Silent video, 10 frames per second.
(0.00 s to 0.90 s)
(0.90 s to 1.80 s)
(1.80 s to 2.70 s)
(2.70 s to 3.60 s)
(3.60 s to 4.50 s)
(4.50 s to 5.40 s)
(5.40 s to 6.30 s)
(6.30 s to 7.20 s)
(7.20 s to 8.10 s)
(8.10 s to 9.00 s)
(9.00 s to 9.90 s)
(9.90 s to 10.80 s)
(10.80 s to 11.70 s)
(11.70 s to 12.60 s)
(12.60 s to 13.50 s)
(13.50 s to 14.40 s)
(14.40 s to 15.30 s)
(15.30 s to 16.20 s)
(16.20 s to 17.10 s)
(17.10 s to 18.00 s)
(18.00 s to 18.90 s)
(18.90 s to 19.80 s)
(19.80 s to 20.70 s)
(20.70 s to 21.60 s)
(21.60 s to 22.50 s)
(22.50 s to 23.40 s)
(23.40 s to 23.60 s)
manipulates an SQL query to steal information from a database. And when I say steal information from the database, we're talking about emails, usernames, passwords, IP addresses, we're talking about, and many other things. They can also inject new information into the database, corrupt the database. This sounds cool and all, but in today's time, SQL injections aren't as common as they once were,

-- -- --

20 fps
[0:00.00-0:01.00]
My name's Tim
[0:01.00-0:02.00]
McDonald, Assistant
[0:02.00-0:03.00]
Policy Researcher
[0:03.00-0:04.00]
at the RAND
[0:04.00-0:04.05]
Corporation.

-- -- --

_Required action_.
Look above for the line containing "Silent video, 10 frames per second." and the line containing "(18.90 s to 19.80 s)". Transcribe both, with the lines between them, exactly.

_Exercise solution_.
Silent video, 10 frames per second.
(0.00 s to 0.90 s)
(0.90 s to 1.80 s)
(1.80 s to 2.70 s)
(2.70 s to 3.60 s)
(3.60 s to 4.50 s)
(4.50 s to 5.40 s)
(5.40 s to 6.30 s)
(6.30 s to 7.20 s)
(7.20 s to 8.10 s)
(8.10 s to 9.00 s)
(9.00 s to 9.90 s)
(9.90 s to 10.80 s)
(10.80 s to 11.70 s)
(11.70 s to 12.60 s)
(12.60 s to 13.50 s)
(13.50 s to 14.40 s)
(14.40 s to 15.30 s)
(15.30 s to 16.20 s)
(16.20 s to 17.10 s)
(17.10 s to 18.00 s)
(18.00 s to 18.90 s)
(18.90 s to 19.80 s)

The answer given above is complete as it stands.